В университете Том не мог сидеть спокойно на лекциях. Через несколько минут слова преподавателя сливались в бессмысленный гул, в вялый поток витиеватых фраз. Он приходил в нервозное состояние, терял внимание, начинал остро осознавать свое физическое «я» – подергивание в ногах, сухость во рту, урчание в животе, – отчего и вовсе не мог сосредоточиться. Как бы он ни устроился на стуле, ему всегда казалось, что он принял неудобную позу. Однако мистер Гилкрест, как ни странно, воздействовал на него иначе. На Тома снизошел покой, голова светлая, а тела своего он вообще не чувствовал, будто превратился в бесплотный дух. Откинувшись на спинку стула, он вдруг с озадачивающей ясностью представил состязание по поеданию хот-догов в общаге: здоровые парни набивают рты мясом и хлебом, щеки у них раздуваются, в глазах страх и омерзение.

– И еще Генри был умен, – продолжал мистер Гилкрест, – и я говорю это не для красного словца. Я сам неплохо играю в шахматы и, скажу вам, к семи годам он сражался со мной на равных. Вы бы видели его лицо, когда он сидел за шахматной доской. Такое серьезное, казалось, видно, как извилины шевелятся у него в голове. Иногда я делал какой-нибудь глупый ход, чтобы не выиграть раньше времени, но его это злило. «Папа, да ну тебя, – сердито говорил он, – ты ведь специально так пошел». Он не терпел снисходительного отношения, но и проигрывать не любил.

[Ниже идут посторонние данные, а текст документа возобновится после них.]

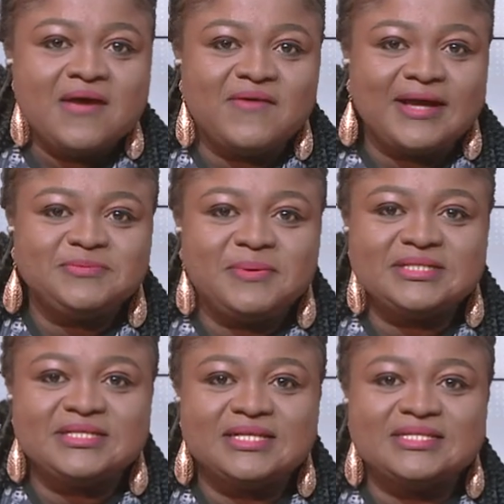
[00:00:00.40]
Vice
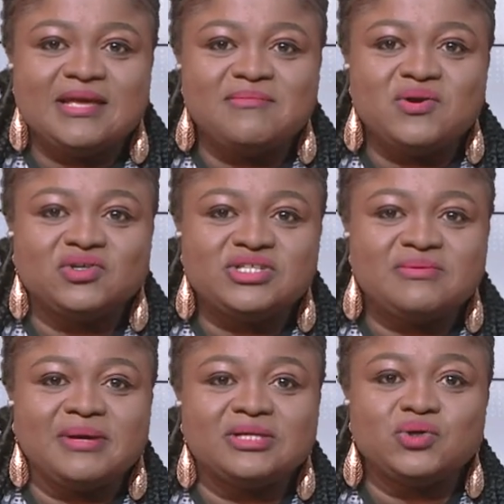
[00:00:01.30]
President Yemi
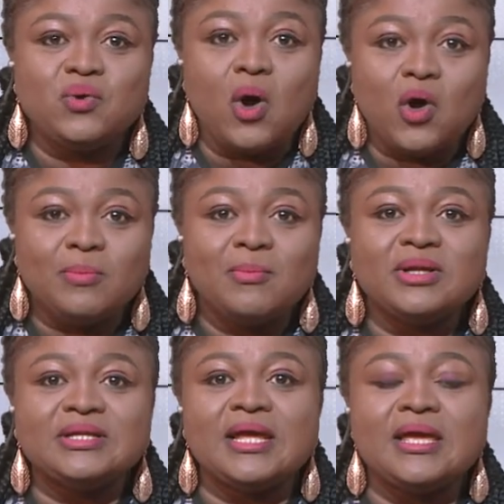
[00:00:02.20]
Osinbajo on
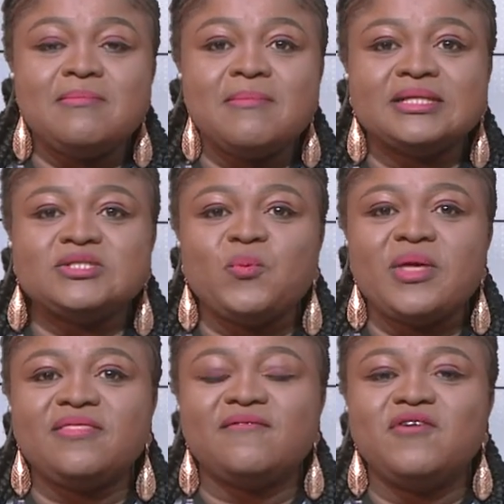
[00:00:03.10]
Monday met
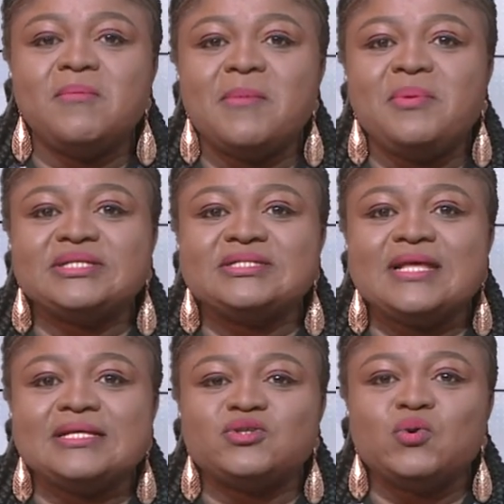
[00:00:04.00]
with former
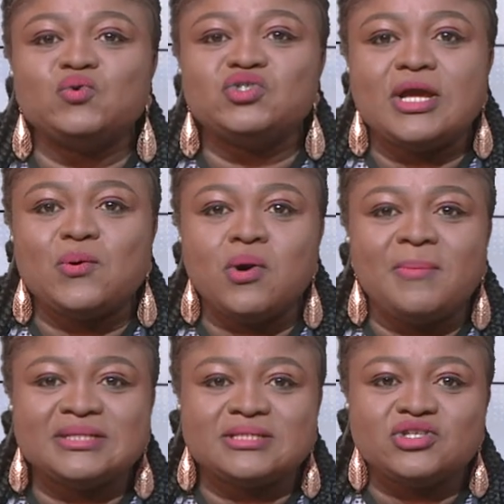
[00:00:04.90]
President Olusegun
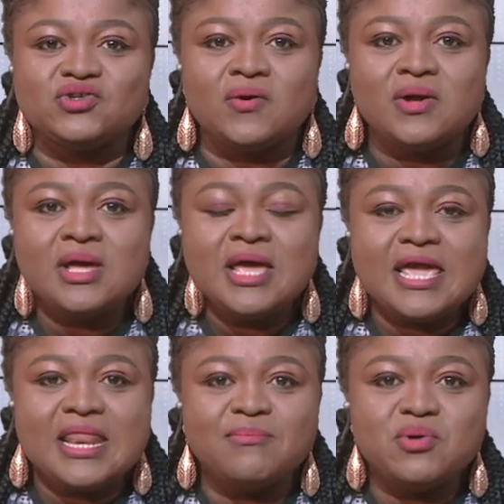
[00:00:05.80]
Obasanjo
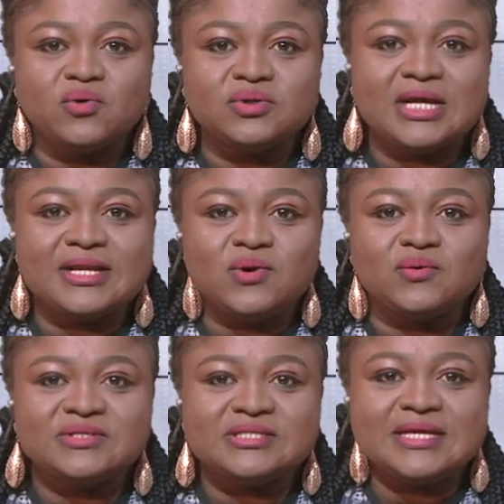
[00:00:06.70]
in Abeokuta, the
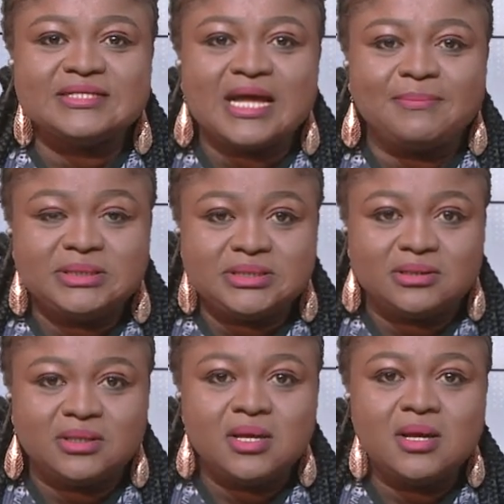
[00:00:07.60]
Ogun State
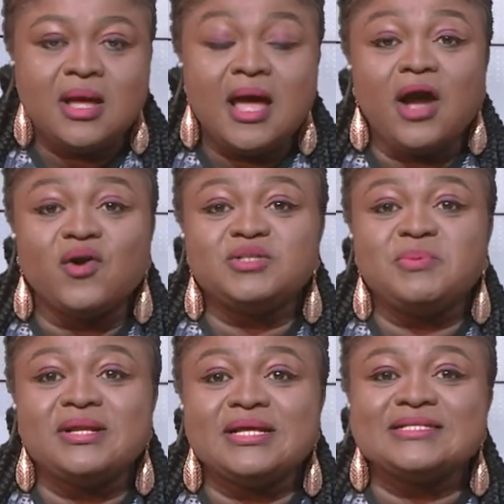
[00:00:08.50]
capital. Our
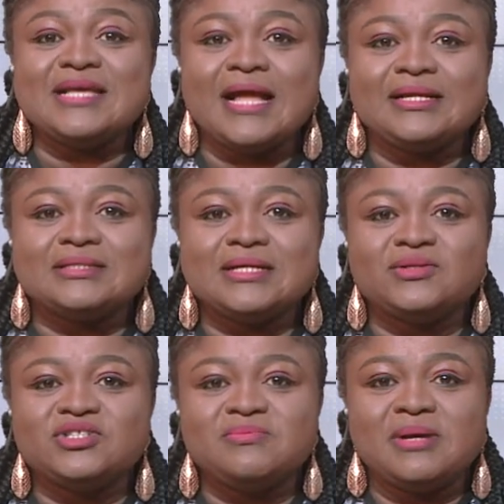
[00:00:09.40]
correspondents gathered that
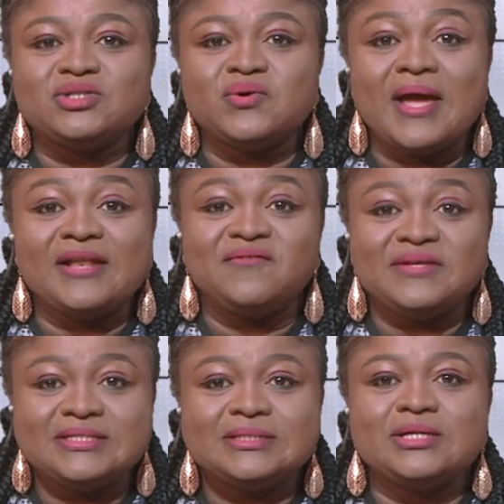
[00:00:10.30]
Osinbajo had
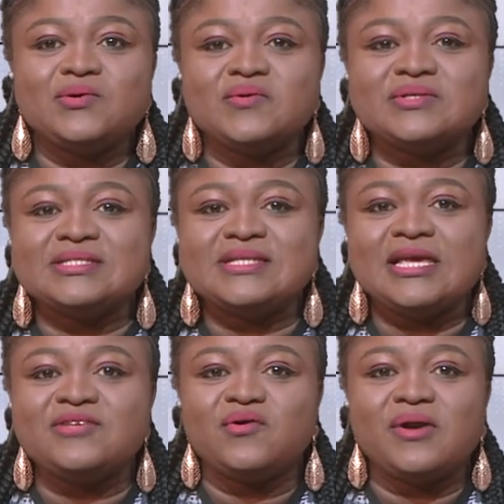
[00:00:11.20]
visited Ogun
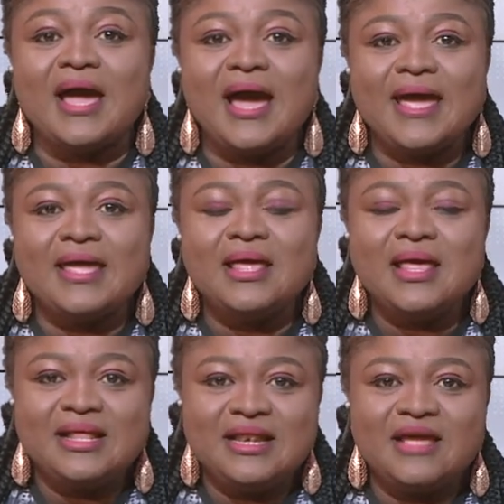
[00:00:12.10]
State for a
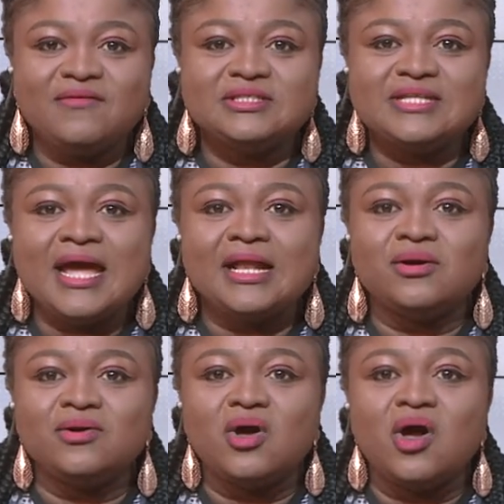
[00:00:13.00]
high-level
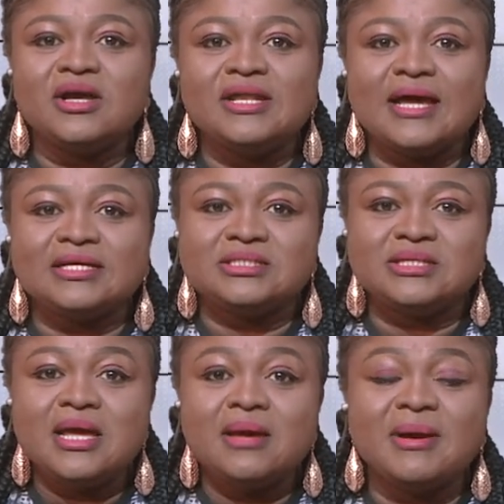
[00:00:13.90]
dialogue organized
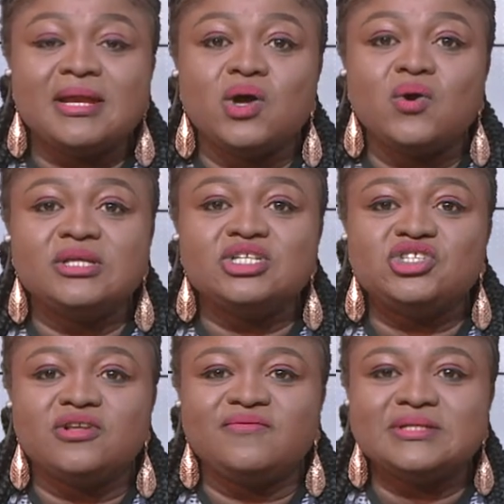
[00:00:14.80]
by the
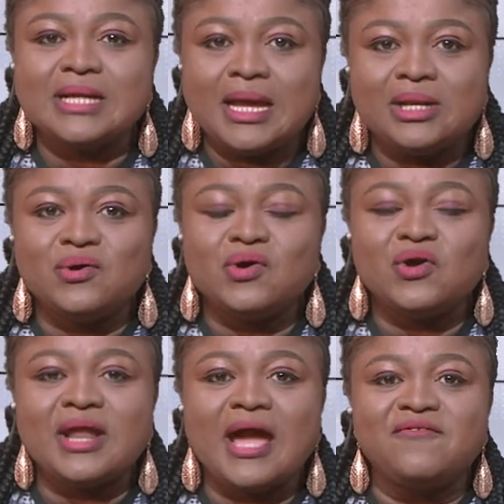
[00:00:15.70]
Coalition for Dialogue
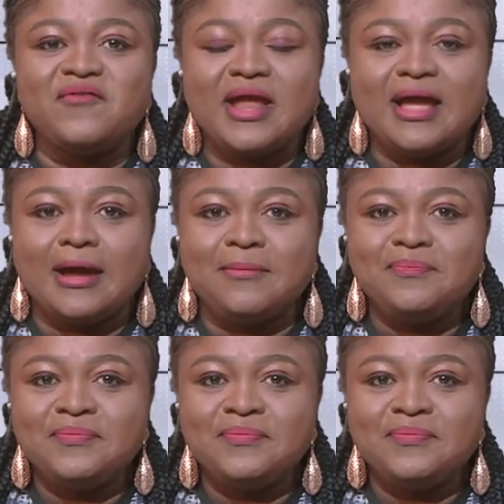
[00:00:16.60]
on Africa.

Том улыбнулся, вспоминая подобные ситуации из своего детства, когда им, при общении с отцом, владела странная смесь противоречивых чувств: дух соперничества и воодушевление, преклонение и обида. На мгновение его сердце наполнилось нежностью, но ощущение было каким-то приглушенным, словно отец был ему старым другом, с которым он давно утратил связь.

Мистер Гилкрест снова с задумчивым видом, воззрился на фотографию сына. Когда поднял голову, лицо его казалось обнаженным, абсолютно беззащитным. Он сделал глубокий вдох, словно собираясь погрузиться под воду.

– Я не стану в красках описывать свое состояние после его исчезновения. Говоря по правде, о тех днях у меня сохранились весьма смутные воспоминания. И, думаю, это благо, как травматическая амнезия, которая возникает после автокатастрофы или тяжелой операции. Одно могу сказать; в те первые несколько недель я вел себя отвратительно по отношению к жене. Не то чтобы я мог как-то смягчить ее боль – в ту пору смягчить боль было невозможно. Но своим поведением я лишь усугублял ее страдания. Она нуждалась во мне, а у меня слова доброго для нее не находилось, порой я даже смотреть на нее не мог. Я перебрался спать на диван, по ночам украдкой уходил из дома и часами колесил по дорогам, не сообщая ей, куда поехал и когда вернусь. Если она мне звонила, я не брал трубку.

Наверно, в какой-то степени я винил ее. Нет, не за то, что случилось с Генри – в этом, я понимал, никто не виноват. Просто… я не упоминал об этом раньше… в общем, Генри был у нас единственным ребенком. Мы хотели еще детей, но, когда Генри было два года, у жены заподозрили рак, и врачи порекомендовали ей удалить матку. Тогда казалось, что это сущая ерунда.

После того, как мы потеряли Генри, я стал одержим мыслью о том, что нам нужен еще один ребенок. Нет, не ему на замену – я не настолько безумен, – просто чтобы начать сначала, понимаете? Я вбил себе в голову, что только так я смогу жить дальше, но это было невозможно – из-за нее, потому что она физически была неспособна родить мне ребенка.

Я решил, что уйду от нее. Не сразу – через несколько месяцев, когда она окрепнет и меня не станут строго осуждать. Мне было стыдно, что я втайне вынашиваю такой план, и за это я тоже винил ее. В общем, замкнутый круг, и с каждым днем становилось все хуже и хуже. Но потом, однажды ночью, мой сын явился ко мне во сне. Знаете, как бывает: видишь во сне кого-то, но не столько видишь, сколь понимаешь, что это он. Здесь – ничего подобного. Это был мой сын, я видел его, как наяву. И он спросил: «Зачем ты обижаешь маму?». Я стал отнекиваться, а он покачал головой, как будто разочаровался во мне, и сказал: «Ты должен ей помогать».